BildNeu an dieser Krankheit war, dass der direkte Umgang mit Infizierten zur Ansteckung genügte. Man vermutete, der Blickkontakt würde zur Übertragung ausreichen. Im 17. Jahrhundert kam deshalb eine besondere Schutzkleidung in Gebrauch, die aus einem geschlossenen Überwurf bestand, der aus Leder oder aus gewachstem Leinen bestand. Er sollte glatt sein, damit das Pestgift keinen Halt finden konnte. Darüber hinaus wurden Schnabelmasken getragen, die eine Art Filter mit Riechstoffen und Essigschwämmchen enthielten, der vor dem Miasma schützen sollte. Kristallgläser vor den Augen sollten den Arzt zusätzlich Schutz vor dem "bösen Blick" des Kranken bieten.

Als bestes Heilmittel galt die Flucht. Da sich das aber nicht jeder leisten konnte, musste man andere Methoden wählen. Die einfachste war die Verwendung von Räucherpfännchen, in denen wohlriechende Kräuter, Gewürze und Hölzer verbrannt wurden, die die Luft säubern sollten. Vielerorts vermutete man einen Zusammenhang zwischen streunenden Hunden und der Pest, weshalb Hunde diesem Irrglauben systematisch zum Opfer fielen. Ein schwerwiegender Trugschluß, da sich dadurch die Verbreitung eines der Hauptverbreiter, der Ratte, begünstigte. Dieser Zusammenhang wurde leider erst viel später entdeckt. Wie auch die Ärzte versuchten sich die Bürger auch durch essiggetränkte Stofftücher, die sie vor Mund und Nase banden, vor der Übertragung zu schützen. Als besonders beliebtes Allheilmittel galt der "Theriak", ein Gegengift aus Opiaten, Wurzel, Kräutern und auch verschiedenen Arten zermahlener Getiere.

BildDie eigentliche Behandlung der Erkrankten sah vor allem die Reinigung des Blutes durch Aderlass vor, in dem man schlechtes Blut abließ. Der Aderlass beruht auf dem Ungleichgewicht der Körpersäfte (Blut, gelbe Galle, schwarze Galle und Schleim). Für jede Krankheit wurden bestimmte Stellen zur Blutentnahme am Körper festgelegt, an denen ein Einfluss auf die Körpersäfte möglich war. Darüber hinaus dachte man, man könnte gerade einen an Beulenpest Erkrankten durch Aufschneiden (Inzision) und Ausbrennen (Kauterisieren) der Beulen (Bubonen) bei der "Reinigung" des Körpers unterstützen, nachdem man feststellte, daß Pestkranke, deren Beulen aufbrachen, höhere Überlebenschancen hatten.

Seuchen waren im dreißigjährigen Krieg deshalb ein so großes Problem, weil sich Infizierte stets mit Nichtinfizierten mischten. Durch die langen Märsche von Menschenmassen quer durch Deutschland und Europa konnten sich die pestauslösenden Bakterien wunderbar verteilen. Da auch die Heere an sich oftmals durch die Pest massiv dezimiert wurden, waren auch Pestärzte im direkten Gefolge des Trosses anhängig.

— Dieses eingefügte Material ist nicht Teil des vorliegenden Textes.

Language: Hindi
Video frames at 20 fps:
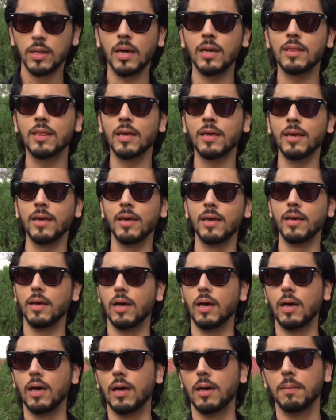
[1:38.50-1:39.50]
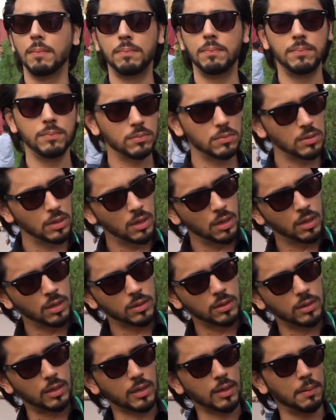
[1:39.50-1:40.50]
यार
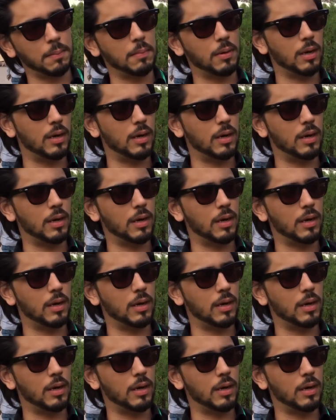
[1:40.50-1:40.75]
देखें देखेंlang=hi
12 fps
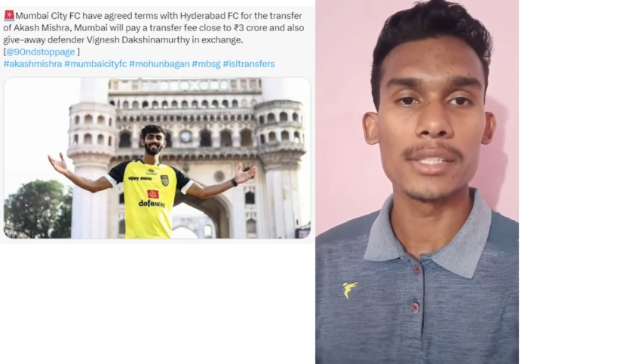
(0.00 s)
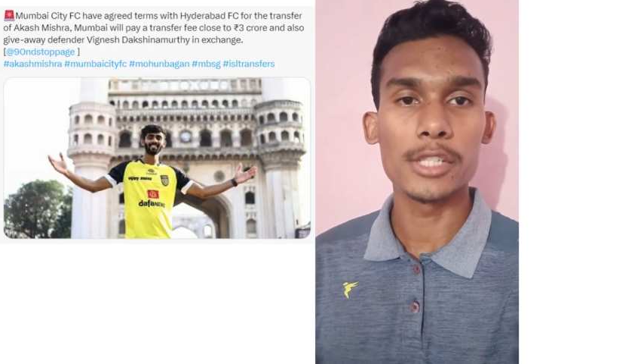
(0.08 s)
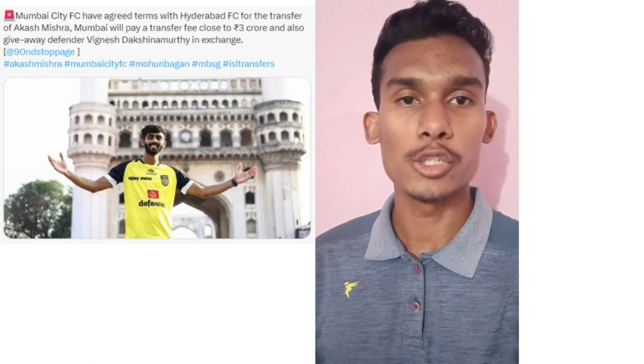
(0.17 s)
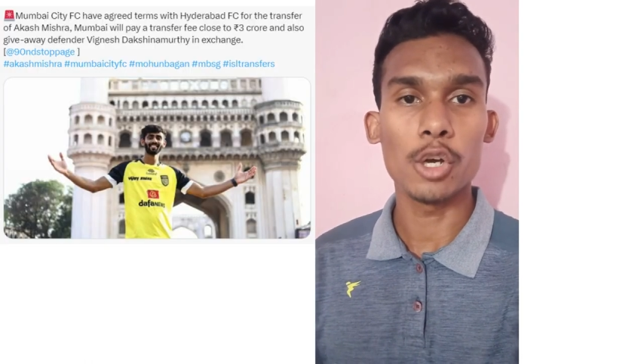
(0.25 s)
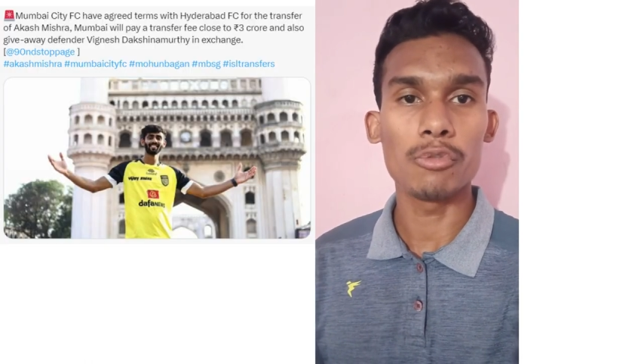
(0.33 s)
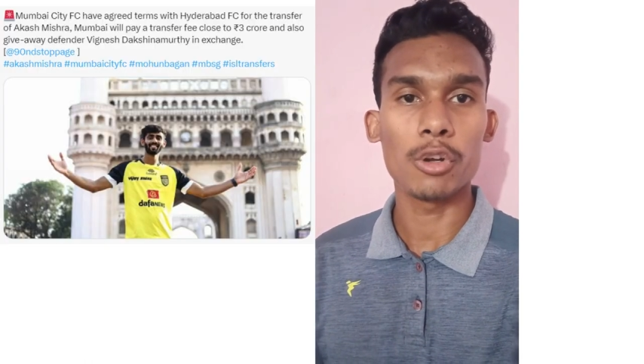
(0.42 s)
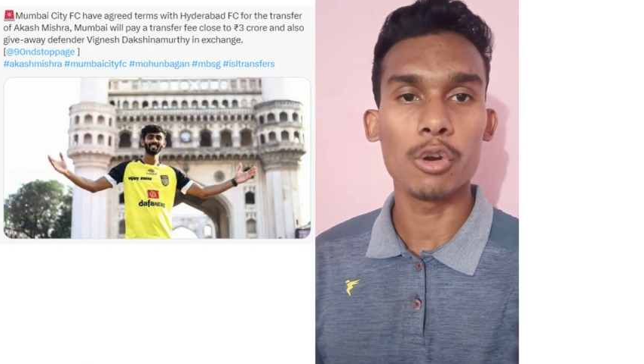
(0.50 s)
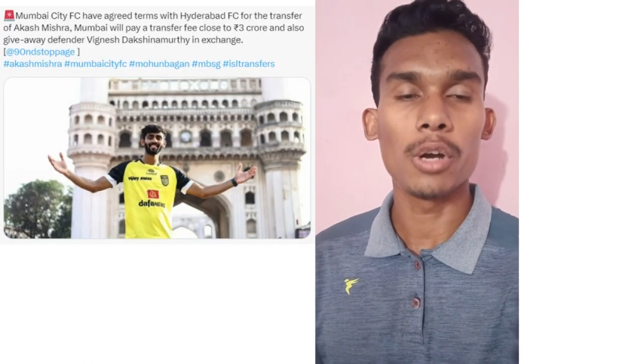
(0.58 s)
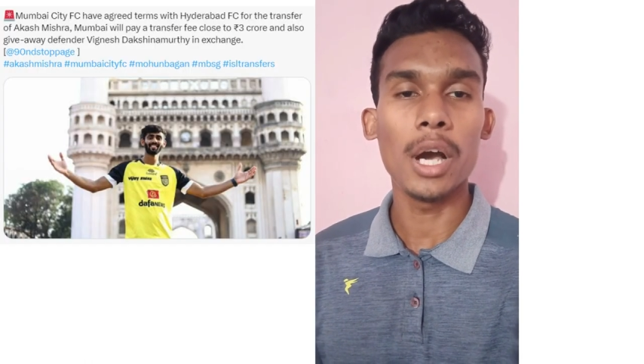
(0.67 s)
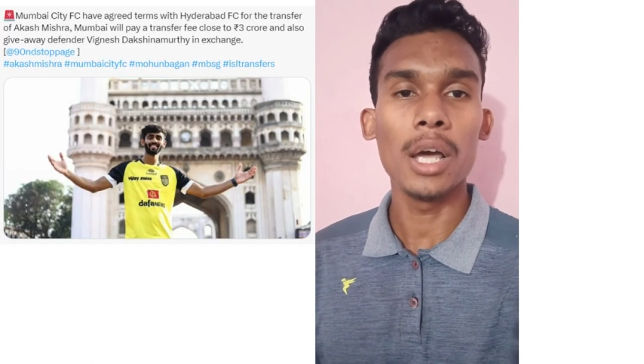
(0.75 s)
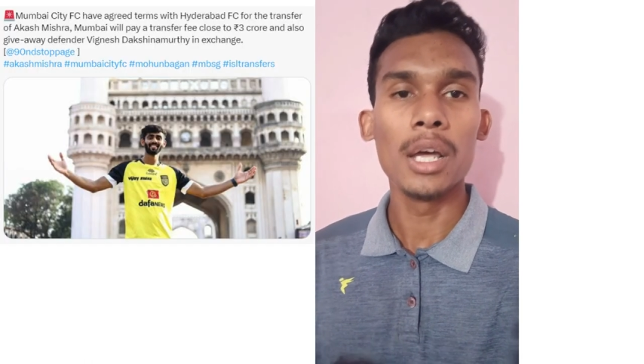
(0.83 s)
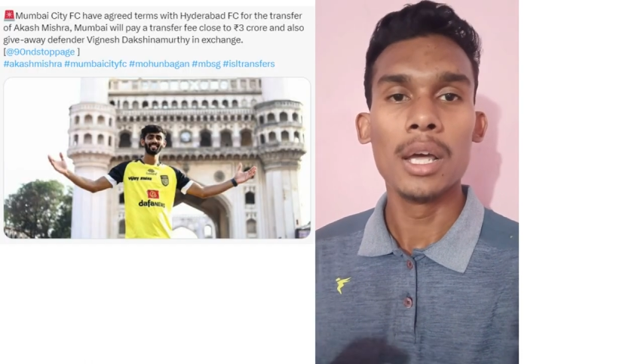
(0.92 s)
एक्सचेंज ऑफर
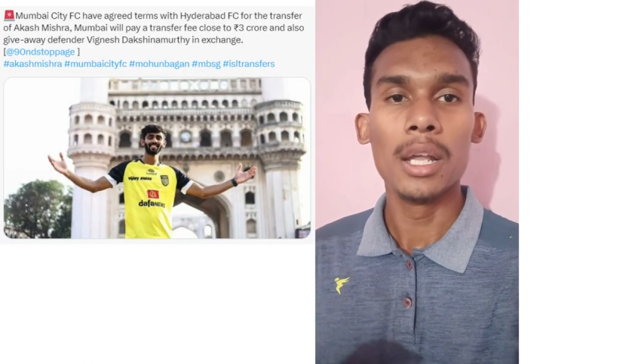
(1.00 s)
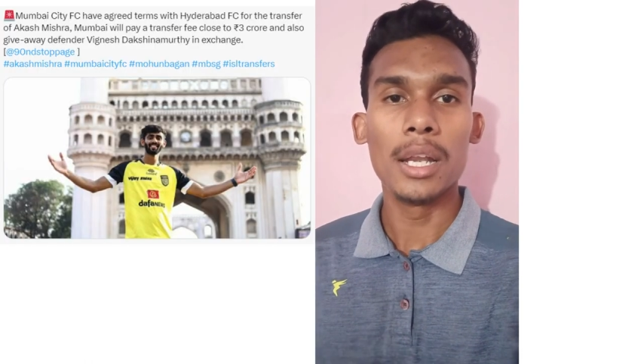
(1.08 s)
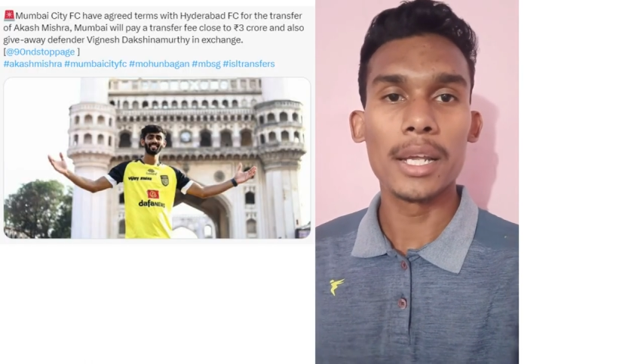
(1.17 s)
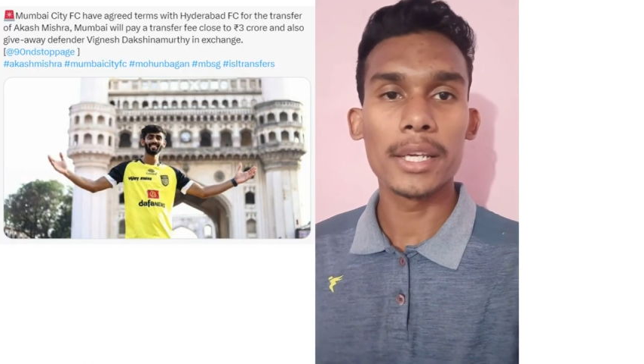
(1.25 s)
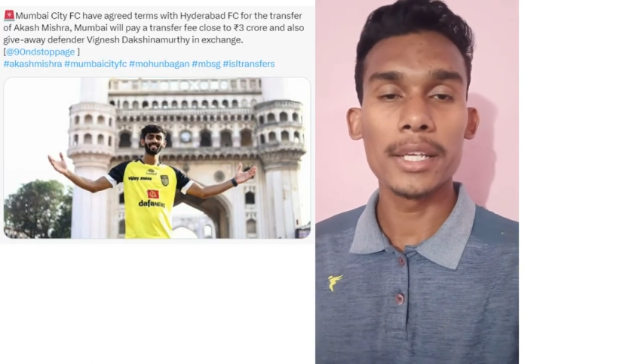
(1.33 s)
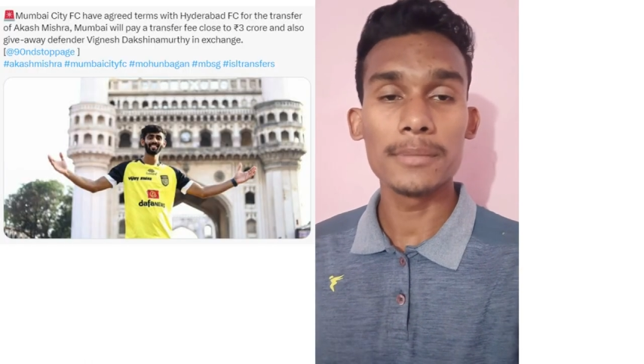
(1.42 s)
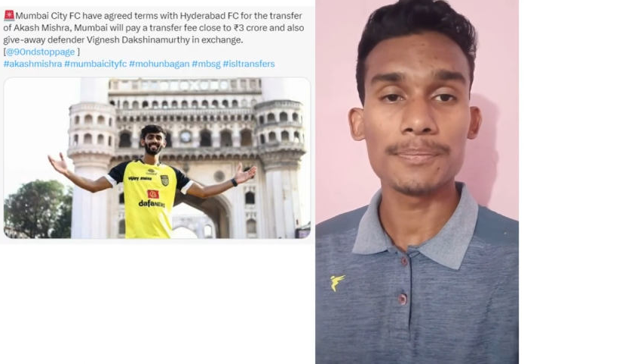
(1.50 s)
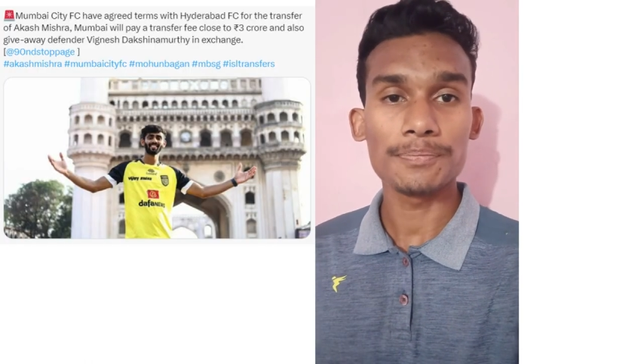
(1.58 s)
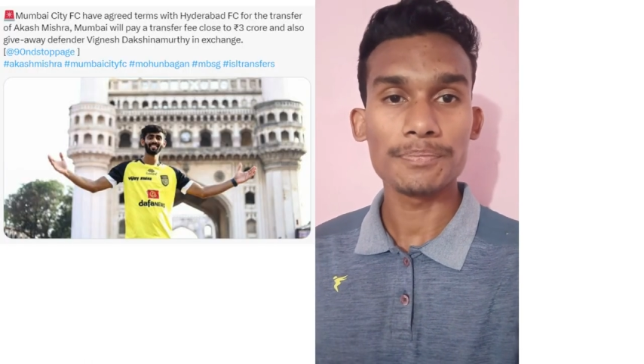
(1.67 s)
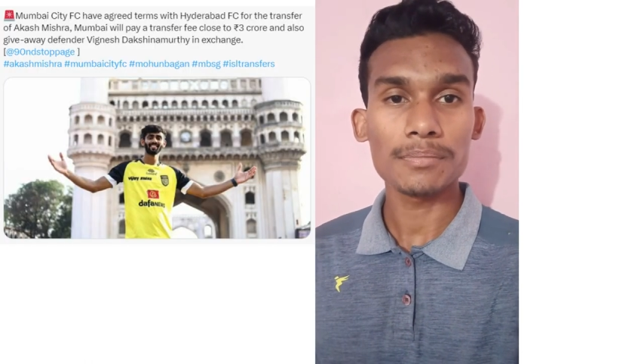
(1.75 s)
होगा लेकिन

Diesem Aspekt möchten wir durch die Darstellung eines Pestzuges und einer Pestuntersuchung durch unseren Pestarzt Rechnung tragen. Wir zeigen bei einer Vorstellung, wie die Untersuchung mit Aderlass, Aufschneiden und Ausbrennen der Beulen abgelaufen sein könnte. Da dies unter Umständen nichts für schwache Nerven ist, weisen wir darauf hin, dass jeder für sich entscheiden sollte, ob er dem Anblick der mit unter blutigen Darstellung gewachsen ist.